---------- INPUT FOR THIS TASK ----------
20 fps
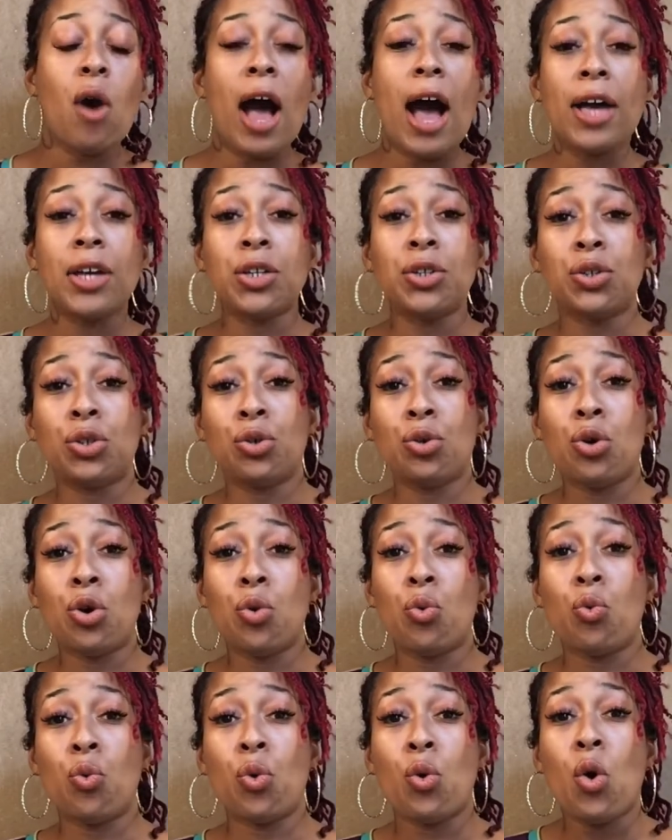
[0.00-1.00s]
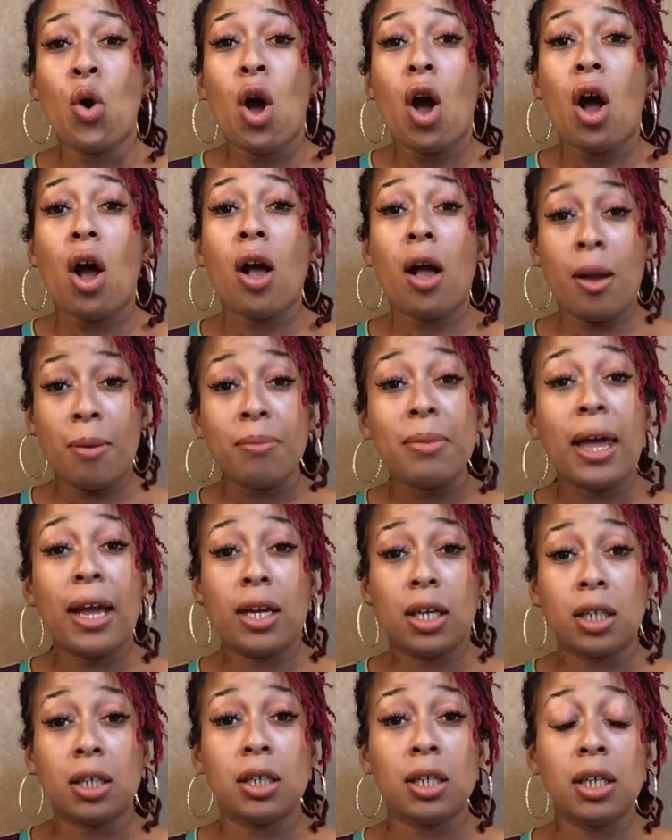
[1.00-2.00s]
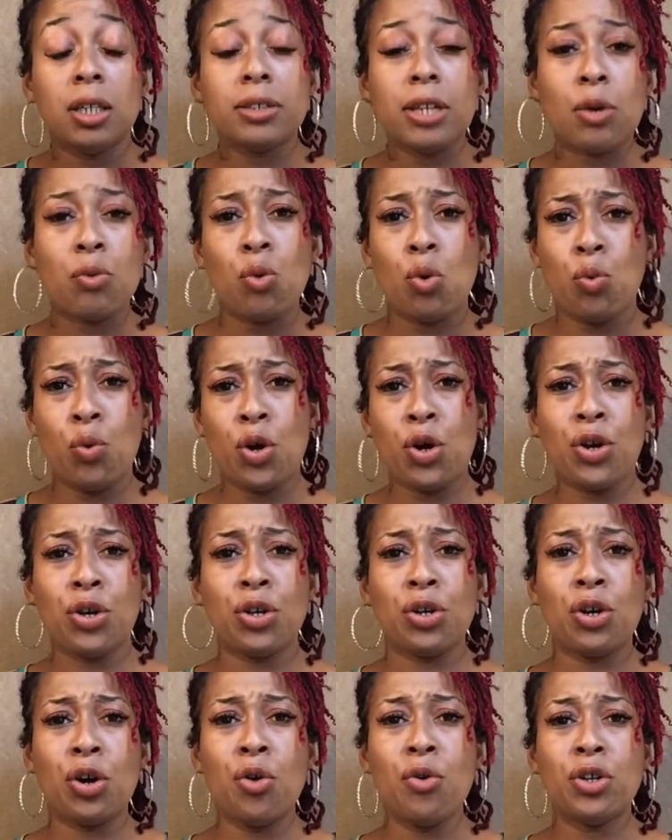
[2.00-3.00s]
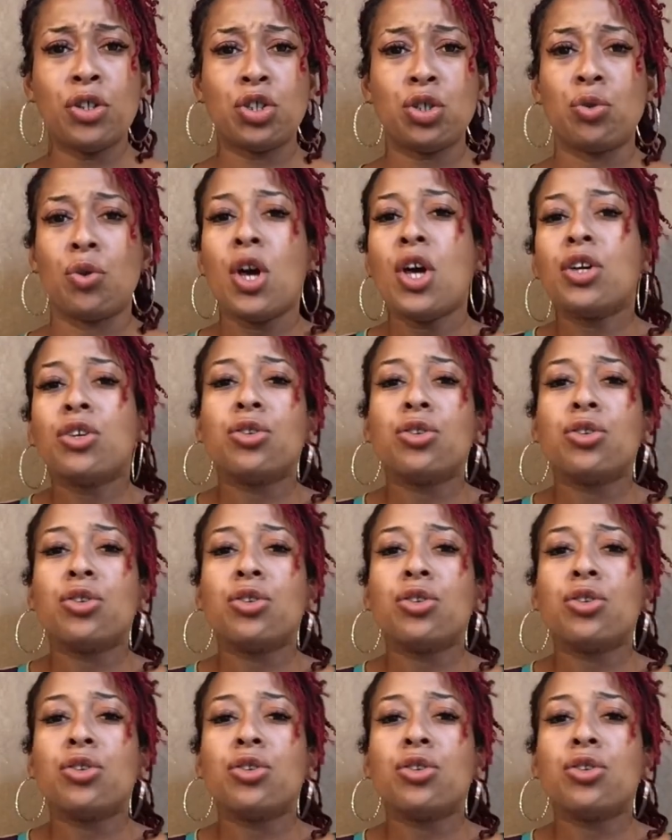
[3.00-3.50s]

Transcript: how you doing?" I'm like, "Good." He's like, "Well, where are you going to?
----------
* WORK TO COMPLETE
Above are the records; repeat them exactly, omitting every picture.

* RESULT OF THE EXERCISE
20 fps
[0.00-1.00s]
[1.00-2.00s]
[2.00-3.00s]
[3.00-3.50s]

Transcript: how you doing?" I'm like, "Good." He's like, "Well, where are you going to?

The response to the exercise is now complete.